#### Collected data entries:
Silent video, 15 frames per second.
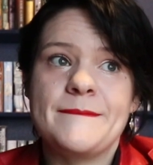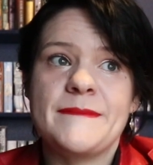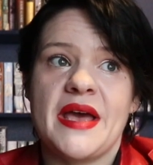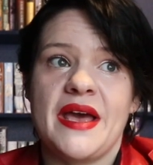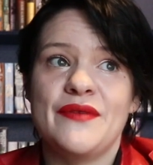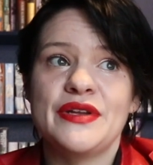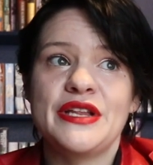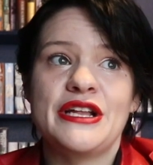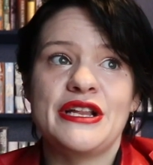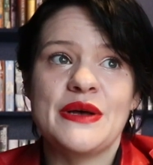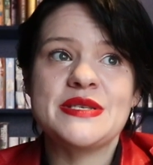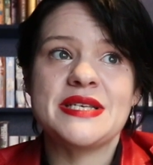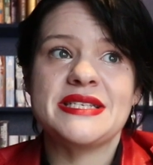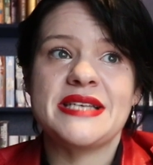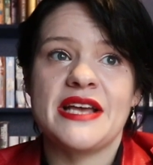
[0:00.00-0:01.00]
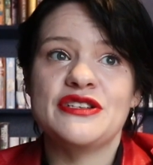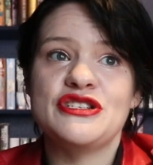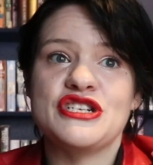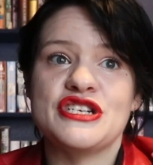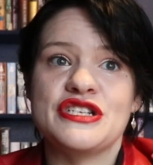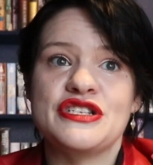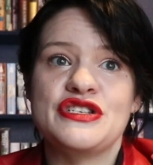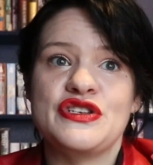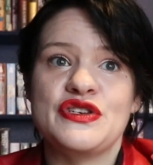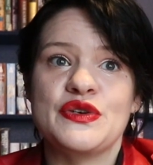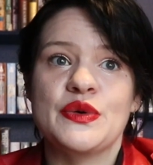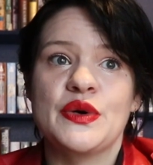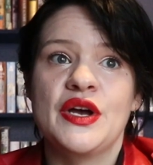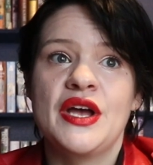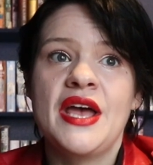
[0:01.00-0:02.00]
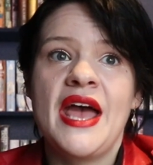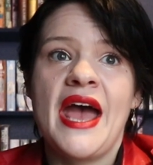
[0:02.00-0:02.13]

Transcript: pay really close attention to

#### What is required:
An exact reproduction of every record above is required, with no pictures included.

#### Answer section:
Silent video, 15 frames per second.
[0:00.00-0:01.00]
[0:01.00-0:02.00]
[0:02.00-0:02.13]

Transcript: pay really close attention to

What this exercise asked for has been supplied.